El asesinato de un guacamayo rojo, especie declarada monumento natural en la provincia de Corrientes, generó profunda preocupación entre organizaciones conservacionistas, vecinos del Iberá y autoridades provinciales. El ave, bautizada como “Charrúa”, fue herida por un disparo —posiblemente de gomera o aire comprimido— y murió cuatro días después pese a los cuidados recibidos en el Centro de Conservación Aguará.
El hecho ocurrió en las cercanías de Concepción del Yaguareté Corá, una de las localidades vecinas a los Esteros del Iberá. Según la Fundación Rewilding Argentina, responsable del proyecto de reintroducción de guacamayos rojos en la región junto con Parques Nacionales y el Gobierno provincial, los responsables serían niños de entre 10 y 12 años, cuya identidad aún no fue confirmada. La Policía ya tomó intervención y la causa está en manos de la Fiscalía.
Una pérdida simbólica
“Charrúa” era uno de los primeros guacamayos nacidos en libertad en Corrientes, junto a sus hermanos “Pampa” y “Toba”, todos monitoreados por el equipo técnico del proyecto. La alarma se activó el pasado 29 de septiembre, cuando vecinos de la zona rural alertaron sobre un ave herida que no podía volar. Al llegar al lugar, los rescatistas constataron que tenía el ala fracturada, con pérdida de un fragmento óseo, lo que finalmente derivó en su muerte.
Los veterinarios que atendieron al guacamayo determinaron que la herida había sido provocada por un proyectil mientras volaba, lo que descarta una caída accidental o lesión natural. Las circunstancias llevaron a sospechar que fue alcanzado por un “gomerazo”, según indicó Marisi López, integrante de Rewilding Argentina.

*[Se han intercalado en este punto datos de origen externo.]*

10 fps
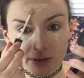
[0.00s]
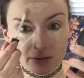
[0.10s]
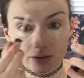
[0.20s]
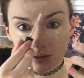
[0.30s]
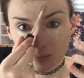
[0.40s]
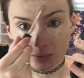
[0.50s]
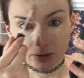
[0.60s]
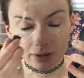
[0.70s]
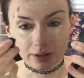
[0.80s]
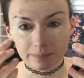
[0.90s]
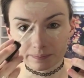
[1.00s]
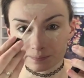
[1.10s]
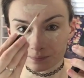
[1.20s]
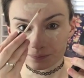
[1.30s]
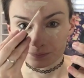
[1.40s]
I usually put,
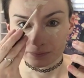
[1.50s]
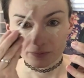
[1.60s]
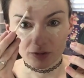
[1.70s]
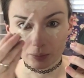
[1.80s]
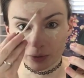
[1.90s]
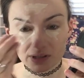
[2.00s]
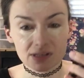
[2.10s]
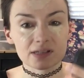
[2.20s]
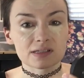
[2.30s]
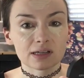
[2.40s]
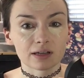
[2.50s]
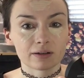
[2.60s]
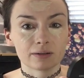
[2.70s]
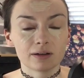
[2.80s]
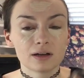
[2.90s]
for
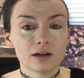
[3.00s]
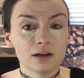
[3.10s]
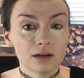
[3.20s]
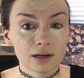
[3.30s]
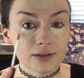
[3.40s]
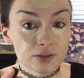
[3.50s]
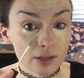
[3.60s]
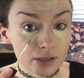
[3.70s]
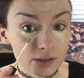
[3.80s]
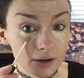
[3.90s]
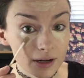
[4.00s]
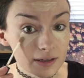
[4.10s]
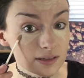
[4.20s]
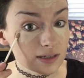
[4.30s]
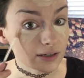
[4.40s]
princessing, I do the under
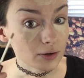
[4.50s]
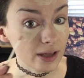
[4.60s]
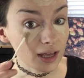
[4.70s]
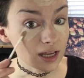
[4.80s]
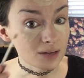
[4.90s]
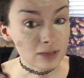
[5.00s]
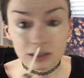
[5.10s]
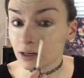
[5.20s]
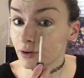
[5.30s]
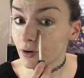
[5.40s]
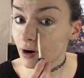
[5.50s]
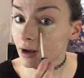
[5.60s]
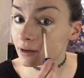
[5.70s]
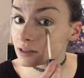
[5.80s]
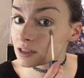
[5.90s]
eyes, I go ham on the under
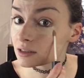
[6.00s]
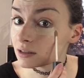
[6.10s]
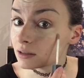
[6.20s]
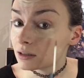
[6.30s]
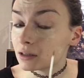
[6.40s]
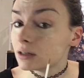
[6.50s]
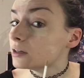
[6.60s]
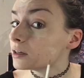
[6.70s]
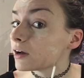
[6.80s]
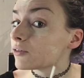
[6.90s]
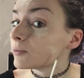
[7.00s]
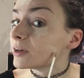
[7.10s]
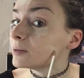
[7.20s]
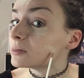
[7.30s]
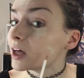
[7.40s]
eyes, cover up
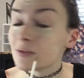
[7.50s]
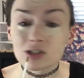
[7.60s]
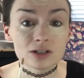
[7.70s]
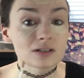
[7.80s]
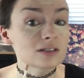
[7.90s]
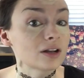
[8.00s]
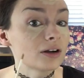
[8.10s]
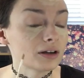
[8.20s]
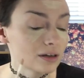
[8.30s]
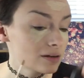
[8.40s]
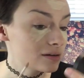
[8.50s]
any blemishes that are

“Nos decepcionó que el hecho haya ocurrido en Concepción, un pueblo donde su gente es muy conservacionista”, expresó López, visiblemente conmovida.
Un proyecto de reintroducción amenazado
Desde hace más de diez años, Corrientes lidera un ambicioso proyecto para devolver al Iberá especies emblemáticas que se habían extinguido localmente. Entre ellas, el guacamayo rojo, cuya población silvestre en la región ronda hoy los 30 ejemplares.

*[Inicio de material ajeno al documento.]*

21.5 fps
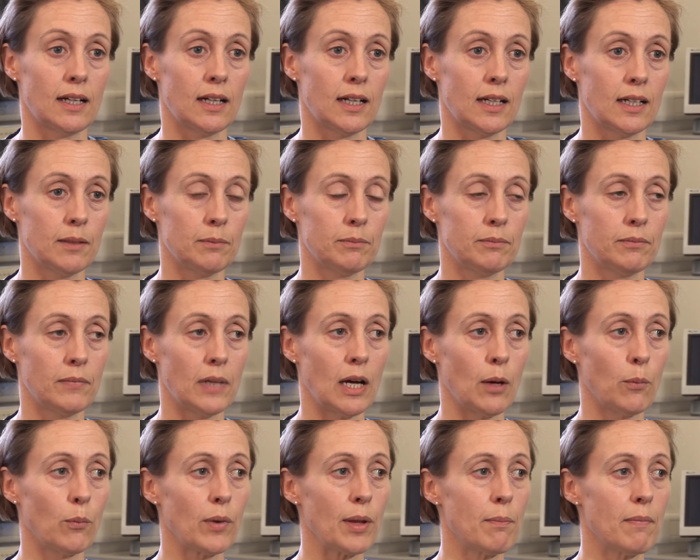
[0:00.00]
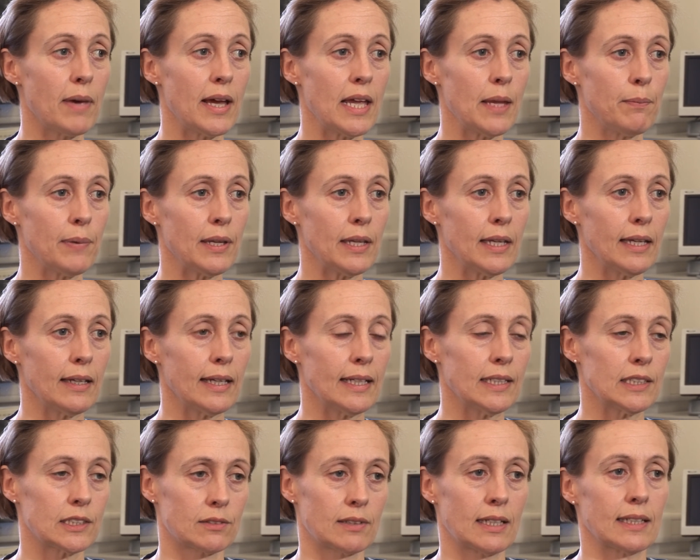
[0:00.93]
and we may be
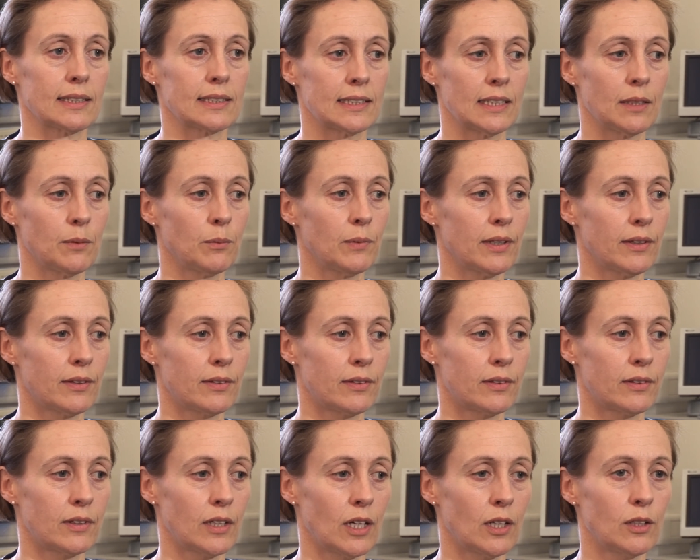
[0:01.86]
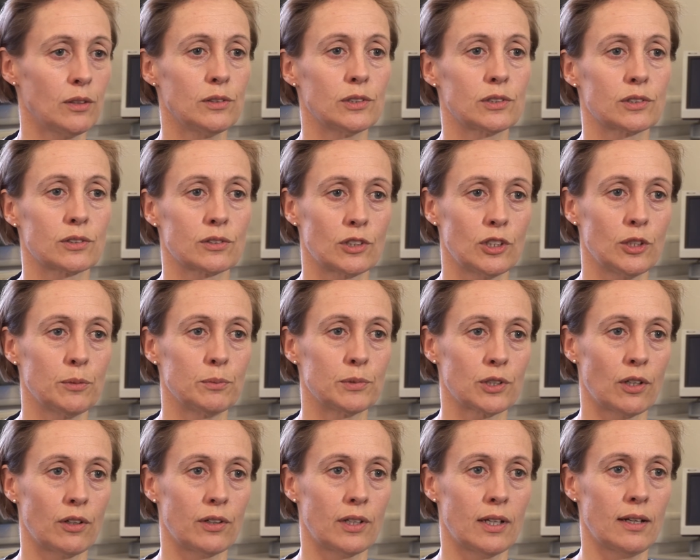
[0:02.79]
interacting with those
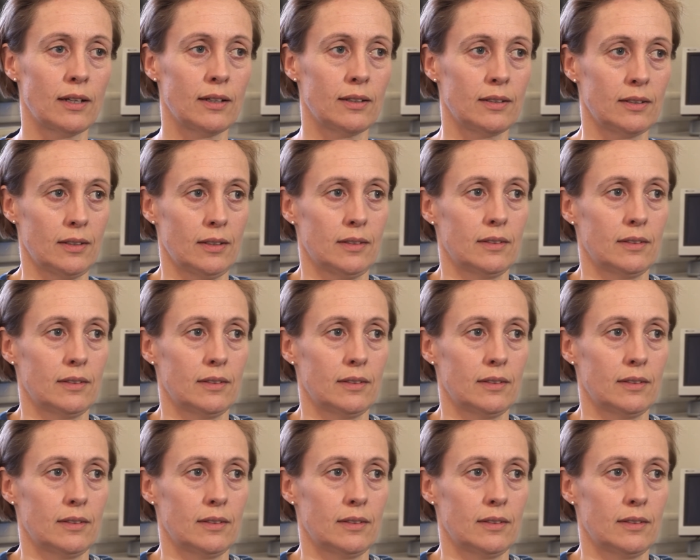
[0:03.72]
groups on a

“Charrúa”, “Pampa” y “Toba” nacieron en 2023 en el Portal Cambyretá, pero recientemente emprendieron un viaje de más de 350 kilómetros, pasando por localidades como Villa Olivari, Loreto, Apipé Grande y Carlos Pellegrini, hasta llegar a Concepción. Su travesía fue seguida y documentada gracias al trabajo de monitoreo y a la colaboración de vecinos, quienes reportaban su presencia con fotos y videos.
“Personas como quienes protegieron a Charrúa herido nos dan la esperanza de que el Iberá está volviendo a ser un ecosistema completo”, destacó Marianela Masat, coordinadora del proyecto.Masat también recordó que el guacamayo rojo es una especie protegida por ley, por lo que su daño o muerte constituye un delito ambiental.
Educación ambiental, clave para evitar nuevas tragedias
Desde la Fundación aseguraron que este caso enciende una alerta urgente sobre la necesidad de profundizar la educación ambiental en las comunidades, especialmente en niños y adolescentes. “Queremos trabajar más fuertemente con las escuelas, para que todos comprendan el valor de estas especies y el daño que se puede causar”, remarcó López.
Los otros dos guacamayos que volaban junto a “Charrúa” habrían regresado recientemente a la zona de Cambyretá, donde nacieron. Mientras tanto, continúa la búsqueda de los responsables.
En un mensaje publicado en redes sociales, Rewilding Argentina lamentó lo ocurrido:”Charrúa fue el primer guacamayo muerto a manos de personas en diez años de proyecto. Esperamos que este caso sirva como ejemplo del terrible e innecesario daño que podemos infligir a la fauna, y de la necesidad de seguir concientizando para lograr una verdadera convivencia con todas las formas de vida”.